Reproduce the entries that follow precisely, setting aside any images.

(PROVIDED ENTRIES begins)

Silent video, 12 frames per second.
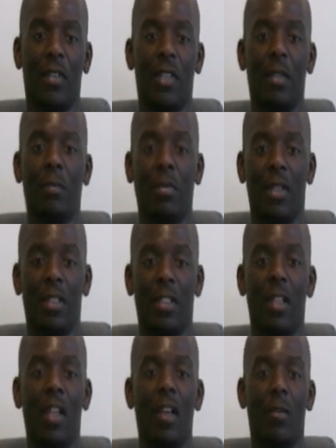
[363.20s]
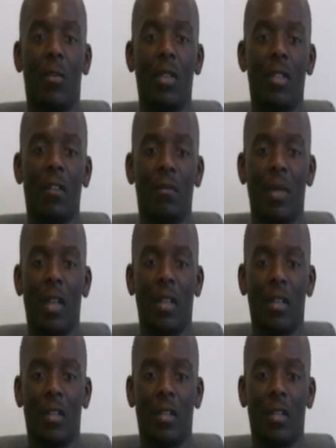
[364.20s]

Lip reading: it's implicit, risk of making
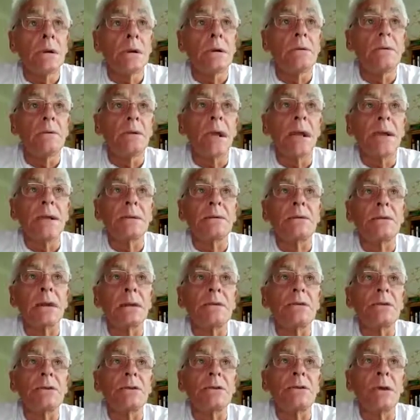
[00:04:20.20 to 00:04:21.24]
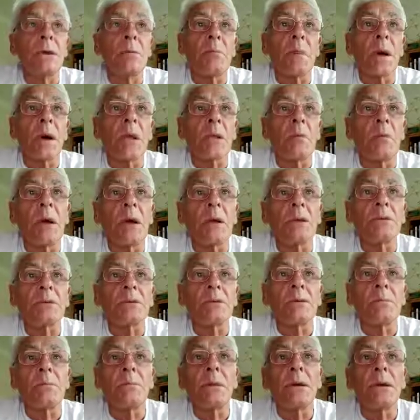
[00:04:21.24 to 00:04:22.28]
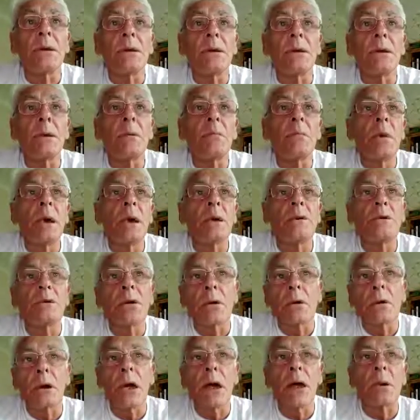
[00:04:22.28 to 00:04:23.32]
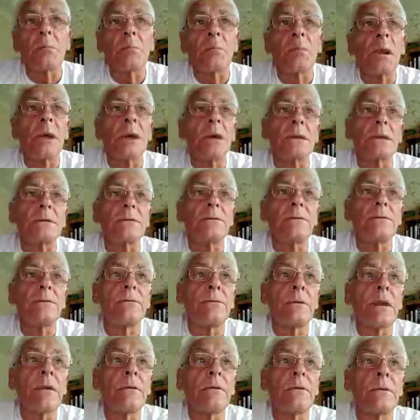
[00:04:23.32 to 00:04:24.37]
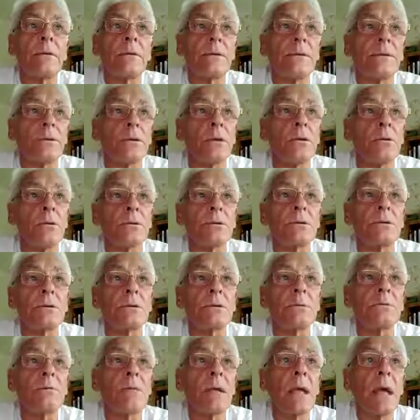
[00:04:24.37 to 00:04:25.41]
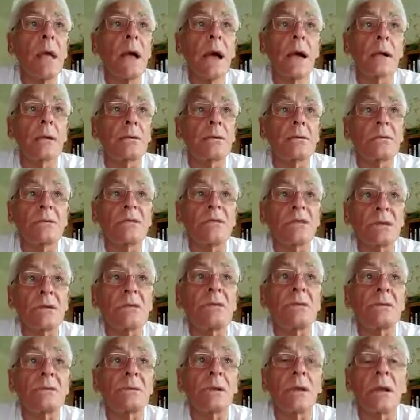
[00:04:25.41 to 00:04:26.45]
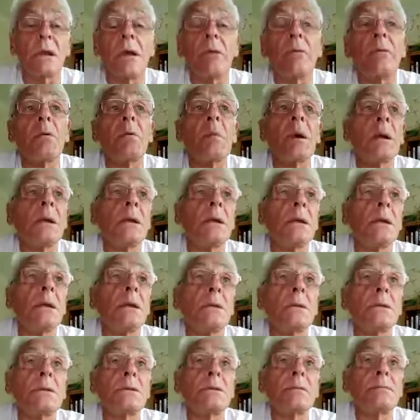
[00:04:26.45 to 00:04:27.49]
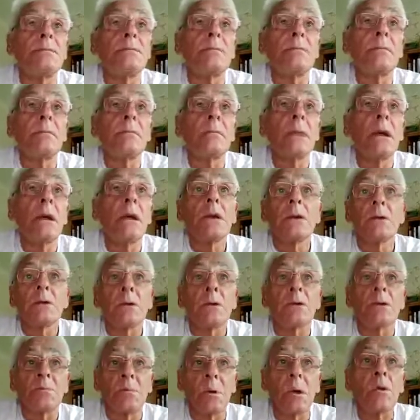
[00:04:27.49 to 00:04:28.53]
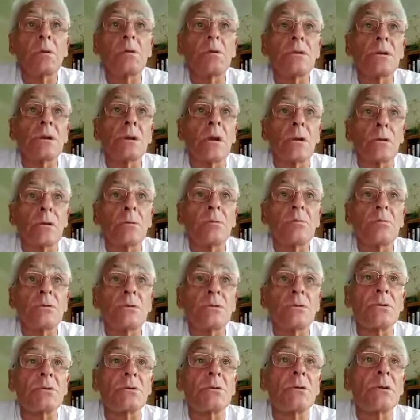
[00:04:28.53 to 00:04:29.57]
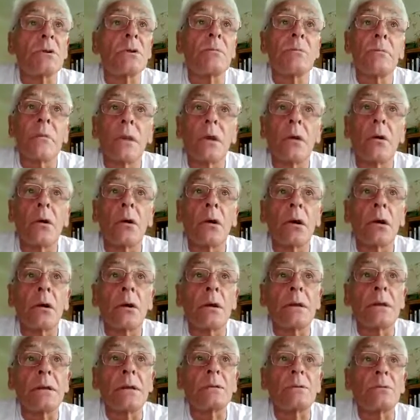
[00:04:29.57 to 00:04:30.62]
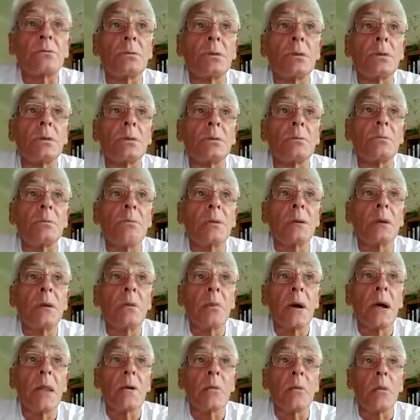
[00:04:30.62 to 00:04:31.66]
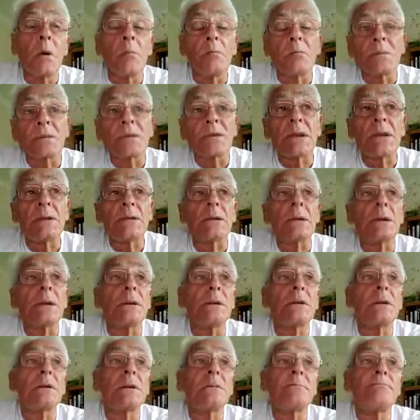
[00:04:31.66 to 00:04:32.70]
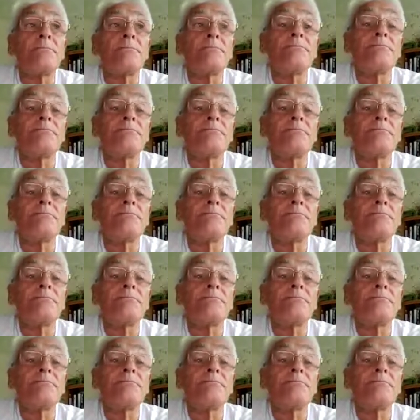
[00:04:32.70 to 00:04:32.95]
and of late censorship by the mainstream media and major online players, for his views held consistently over many years, to expose the corruptions going on in this world by the 1% elite.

(PROVIDED ENTRIES ends)

* [TASK RESULT]
Silent video, 12 frames per second.
[363.20s]
[364.20s]

Lip reading: it's implicit, risk of making
[00:04:20.20 to 00:04:21.24]
[00:04:21.24 to 00:04:22.28]
[00:04:22.28 to 00:04:23.32]
[00:04:23.32 to 00:04:24.37]
[00:04:24.37 to 00:04:25.41]
[00:04:25.41 to 00:04:26.45]
[00:04:26.45 to 00:04:27.49]
[00:04:27.49 to 00:04:28.53]
[00:04:28.53 to 00:04:29.57]
[00:04:29.57 to 00:04:30.62]
[00:04:30.62 to 00:04:31.66]
[00:04:31.66 to 00:04:32.70]
[00:04:32.70 to 00:04:32.95]
and of late censorship by the mainstream media and major online players, for his views held consistently over many years, to expose the corruptions going on in this world by the 1% elite.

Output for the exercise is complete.